Print every entry below exactly, leaving out the pictures.

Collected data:
+-------+

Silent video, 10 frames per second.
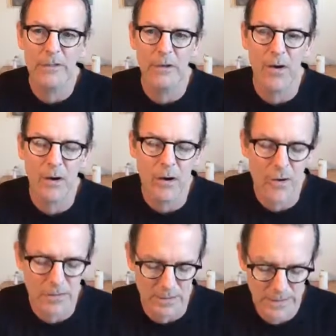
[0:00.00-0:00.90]
to
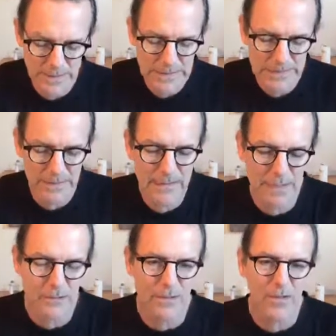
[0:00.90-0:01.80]
all the
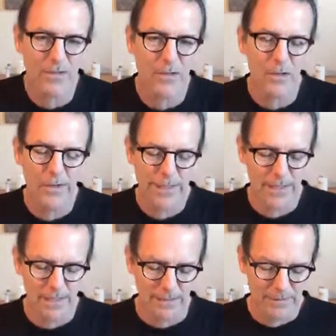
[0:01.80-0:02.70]
dissension that's going
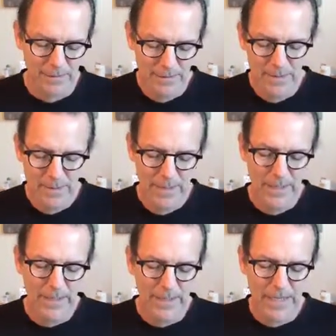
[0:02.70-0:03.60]
on.
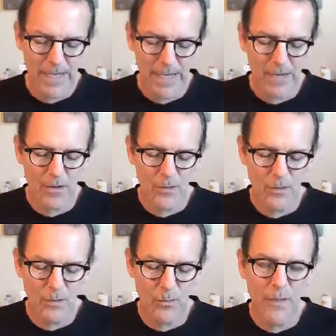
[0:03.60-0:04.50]
And how
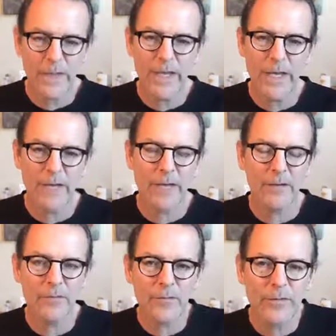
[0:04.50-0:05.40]
we
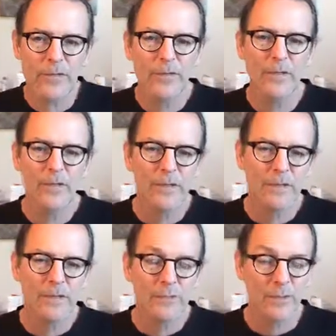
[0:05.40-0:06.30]
have
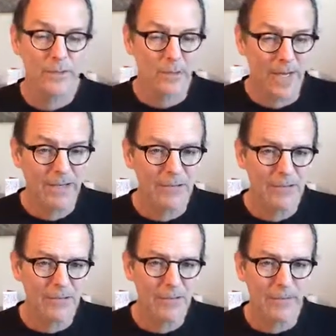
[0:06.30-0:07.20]

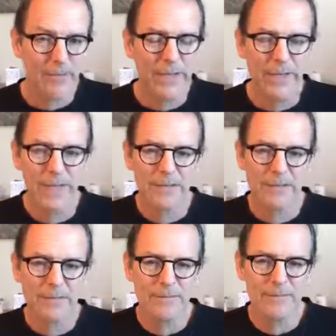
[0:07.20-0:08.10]
responded or reacted.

+-------+

[Answer for this exercise]
Silent video, 10 frames per second.
[0:00.00-0:00.90]
to
[0:00.90-0:01.80]
all the
[0:01.80-0:02.70]
dissension that's going
[0:02.70-0:03.60]
on.
[0:03.60-0:04.50]
And how
[0:04.50-0:05.40]
we
[0:05.40-0:06.30]
have
[0:06.30-0:07.20]

[0:07.20-0:08.10]
responded or reacted.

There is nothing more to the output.